La sensibilidad dental se produce cuando la dentina queda desprotegida por la encía, por el esmalte y por el cemento radicular, por tanto al perder su protección queda al descubierto provocando sensibilidad, tocan terminaciones nerviosas e incluso provocan dolor.

Las causas pueden estar en relación con el estilo de vida del paciente y los hábitos de higiene que estos tengan. Una dieta y bebidas muy ácidas provocan erosión o descalcificación, un motivo por los que se suele tener sensibilidad.

Tener úlcera, hernia de hiato, padecer o haber padecido bulimia o anorexia, en fin, cualquier trastorno o patología estomacal hacen que estos ácidos provoquen sensibilidad.

Un cepillado muy enérgico, con mucha fuerza sobre las encías hace que estas se retraigan quedando la raíz expuesta, lo mismo sobre los dientes hará que la dentina vaya desgastándose. Por eso es muy importante saber cómo cepillar los dientes. Cepillado suave, en círculos y siempre de la encía a final del diente. Recordar, los movimientos han de ser ligeros.

Una masticación fuerte o tener problemas de bruxismo también provocan sensibilidad y el motivo la fuerza que ejercemos al apretar hace que el diente se desgaste, por tanto de nuevo decir que la dentina queda expuesta.
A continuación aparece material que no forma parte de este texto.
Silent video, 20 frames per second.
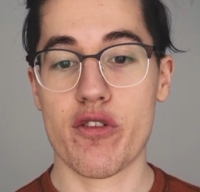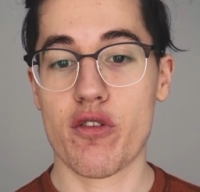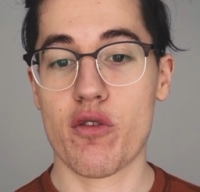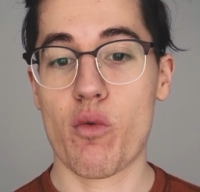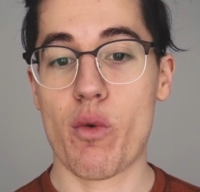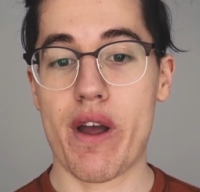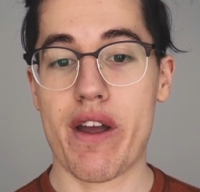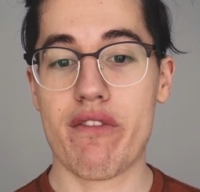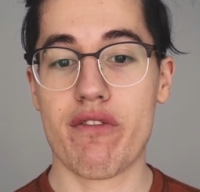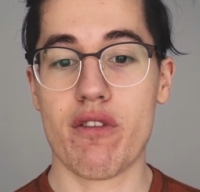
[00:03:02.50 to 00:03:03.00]

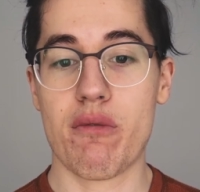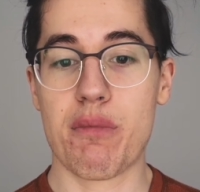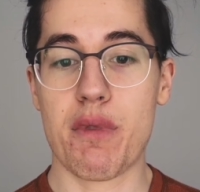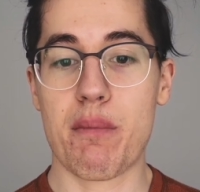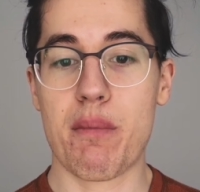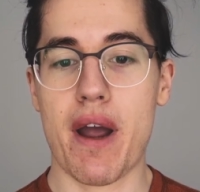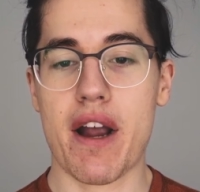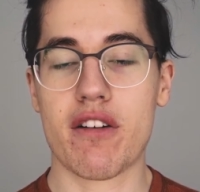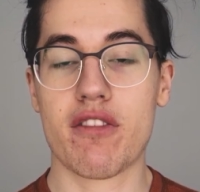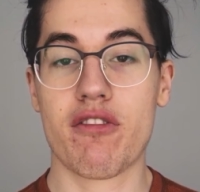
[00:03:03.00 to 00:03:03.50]
away from the
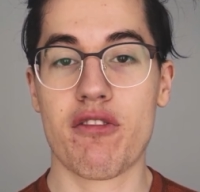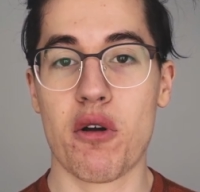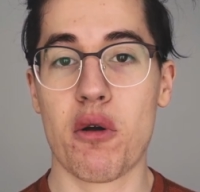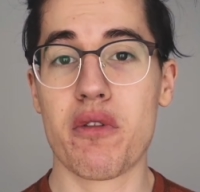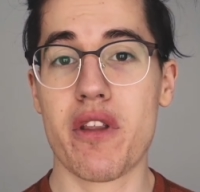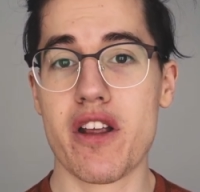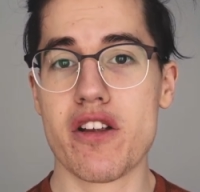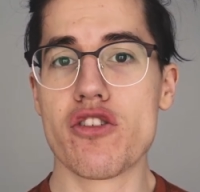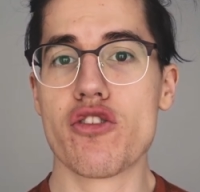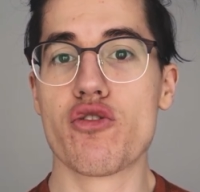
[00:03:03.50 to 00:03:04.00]
microphone
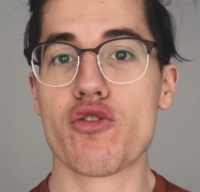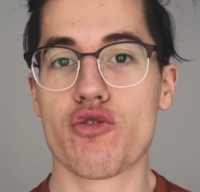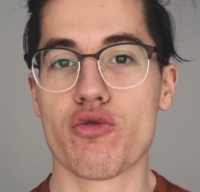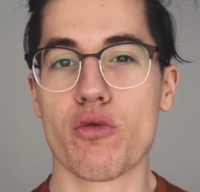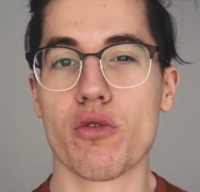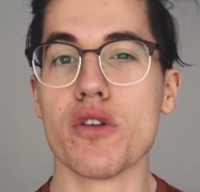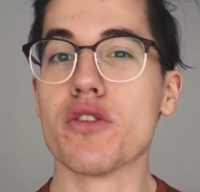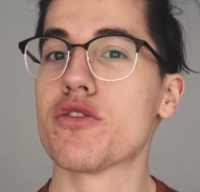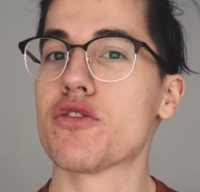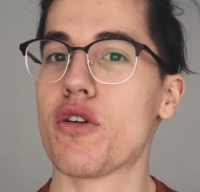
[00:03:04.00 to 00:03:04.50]
than
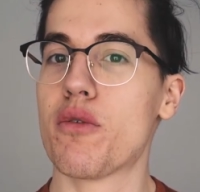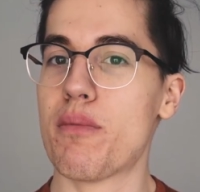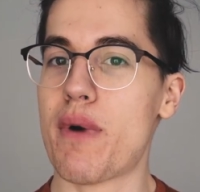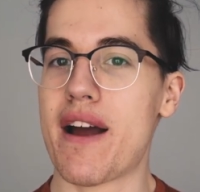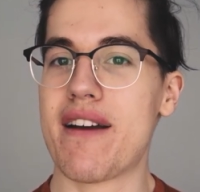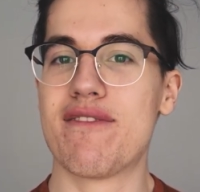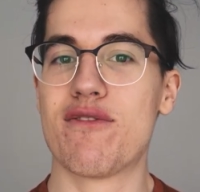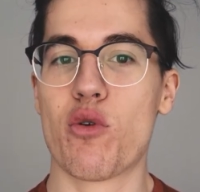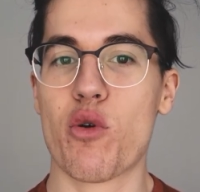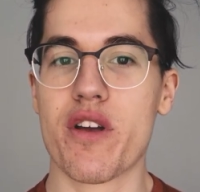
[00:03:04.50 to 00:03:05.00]
usual, so
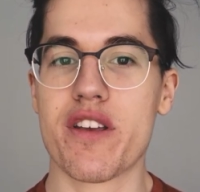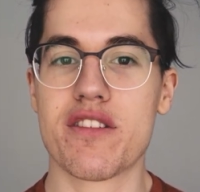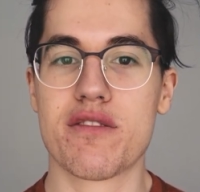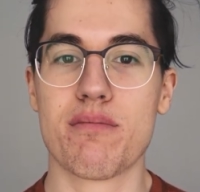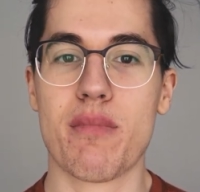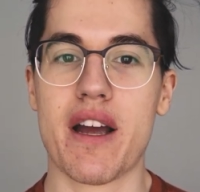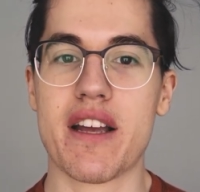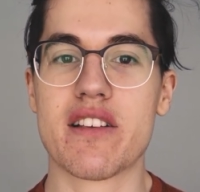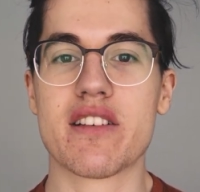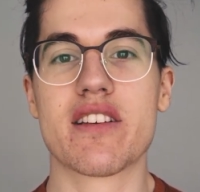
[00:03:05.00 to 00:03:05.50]
my voice
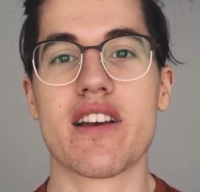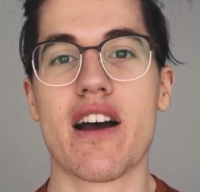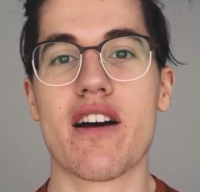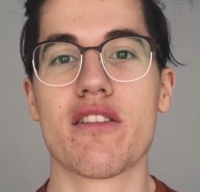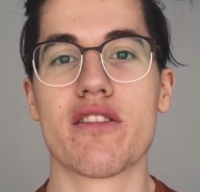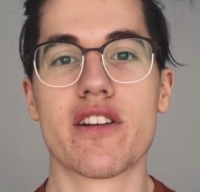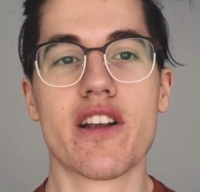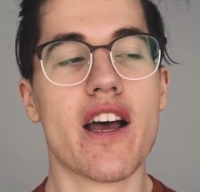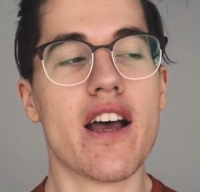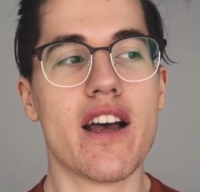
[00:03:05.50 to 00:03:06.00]
might
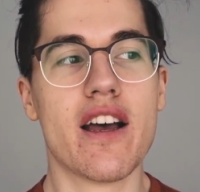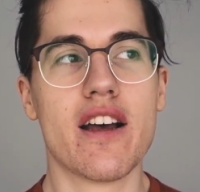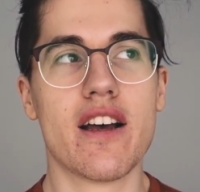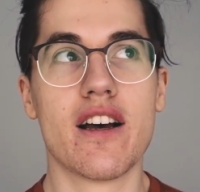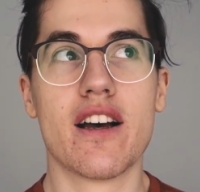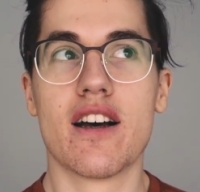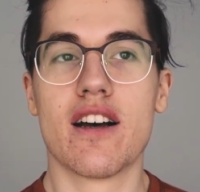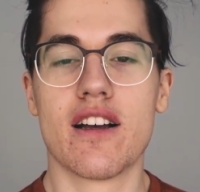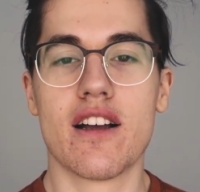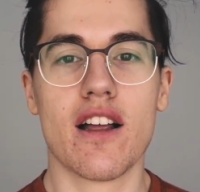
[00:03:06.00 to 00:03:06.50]
sound
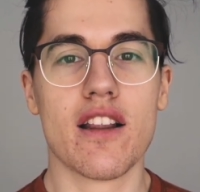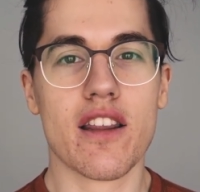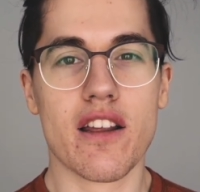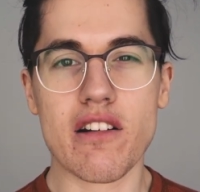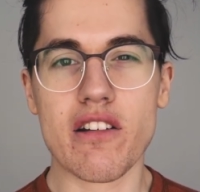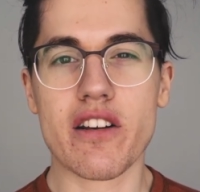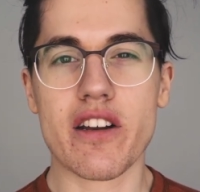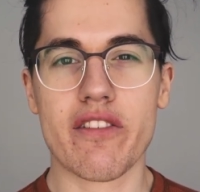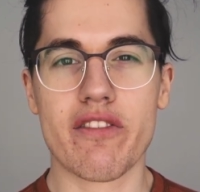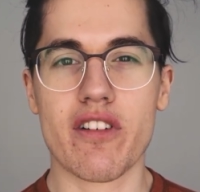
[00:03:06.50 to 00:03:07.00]
a
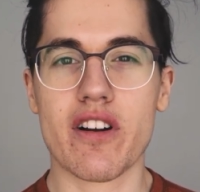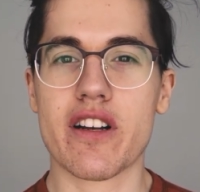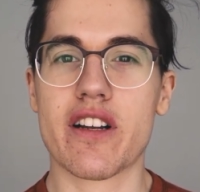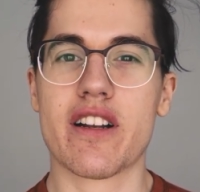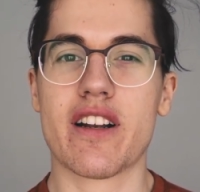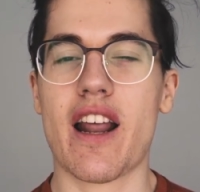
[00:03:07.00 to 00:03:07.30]
little different.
Si el paciente tiene dolor y puede relacionar esa molestia o esa sensación que no cesa, con algunos de los ejemplos que os hemos mencionado claramente reconocible, debe de acudir al dentista.

Para tratar este problema de sensibilidad sería importante tomar unas medidas de prevención y complementar con un tratamiento adecuado tanto en clínica dental como en casa.

Empezaremos por reducir los alimentos y bebidas muy ácidos, un cepillado como hemos comentado correcto y ligero con una pasta específica poco abrasiva, también hay que evitar los palillos y en su lugar utilizar interdentales, a tener muy en cuenta el problema del bruxismo. Y para acabar, realizar un tratamiento con agentes desensibilizantes. Esperamos como siempre que os sirvan de mucho nuestros consejos.